Bad decisions all around.

Long Story:

2 years ago, my in-laws were trying to help an employee (employee1) out so the bought her a car. She had no drivers license or valid ID card at the time. Another girl who worked for them (employee2) agreed to put the car in her name until employee1 got her buisness straight at DMV. 3 weeks later employee1 was caught steeling from the business and arrested. My in-laws brought the car to my house to park it so she could not get it back. Then we learn that employee1 has a record of theft and ID fraud and had no intention of going to DMV to get this straight. My in-laws never got any money back. No paperwork was in the car. No one involved knows where the paperwork was or is now. We think that the car is employee2's name, but no licence plate was ever issued.

How can we find out who's name the car is in to order a duplicate title to sell the car now?

I think this is the very short of the story. There's much more. Isn't there.

TomOpus
06-22-08, 02:00 PM
Even if there is more to the story, you don't need to explain. Since employee2 never filed with DMV, sounds like your in-laws still own the car. Tell them to contact DMV about getting a replacement title. Once that's done, and they have title in hand, they can decide what to do next with the car.

tbone
06-22-08, 02:03 PM
I agree with DVD Polizei. Dumbshit move and you can buy someone a car and still be on title.

girlnextdoor
06-22-08, 02:48 PM
Did I ask anyone's opinion of my in-laws - no, I asked it there is a way to find out if we can find out who the owner of a car is without having the title.

DVD Polizei
06-22-08, 03:07 PM
Is the car still parked at your house?

bwvanh114
06-22-08, 03:07 PM
Did I ask anyone's opinion of my in-laws - no, I asked it there is a way to find out if we can find out who the owner of a car is without having the title.You haven't been here long have you?

girlnextdoor
06-22-08, 03:33 PM
Is the car still parked at your house?
Yes the car is parked at my house.
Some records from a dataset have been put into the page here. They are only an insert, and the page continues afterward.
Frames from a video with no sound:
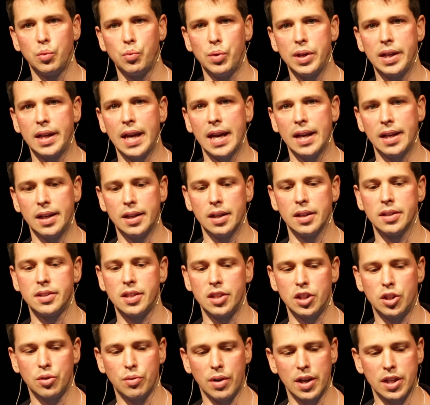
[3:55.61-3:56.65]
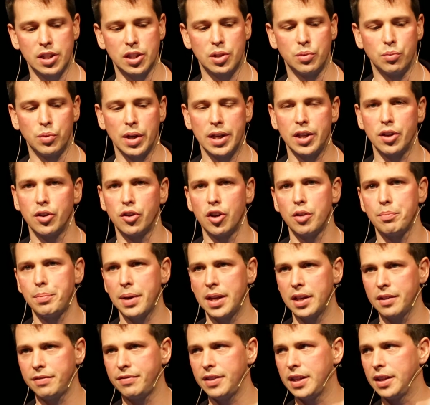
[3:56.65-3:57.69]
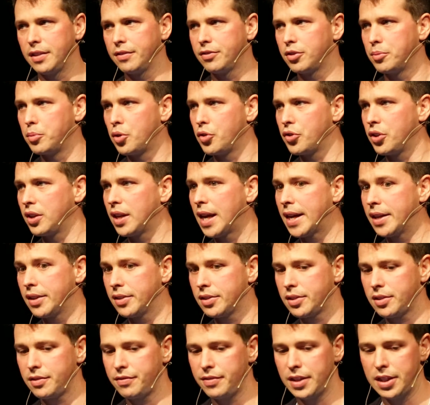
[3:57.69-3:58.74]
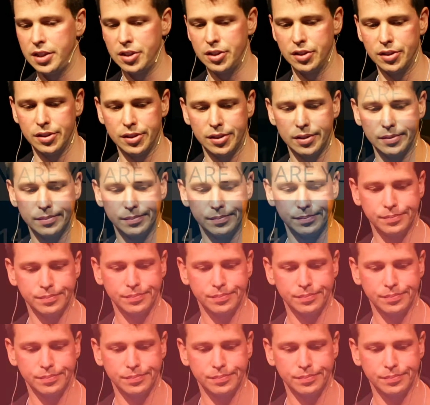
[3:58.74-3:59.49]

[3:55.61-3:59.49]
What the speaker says: we get in a situation where you're not benefiting from all the latest features.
I have an covered RV park away from my main dirveway.

Nick Danger
06-22-08, 04:02 PM
Here is where to start looking.
https://web01.dps.louisiana.gov/omv1.nsf?OpenDatabase&Start=1&Count=1000&Expand=4

This may be what you want.
https://web01.dps.louisiana.gov/omv1.nsf/58c968bd569b099986256cdc000806eb/2381fbcbc6b7953586257287006f91d4?OpenDocument

matta
06-22-08, 07:15 PM
Again, shouldn't a Carfax report show you the ownership history?

Run a Carfax report for a few bucks on the VIN, find out the last owner, then have that person request a new title and, if it's not your parents, have that person sign it over to your parents.

If you can't track down the other person, call the DMV and ask what to do. As long as the car's not stolen, what's the worst thing that can happen? They'll check with the police to see that the VIN isn't reported stolen.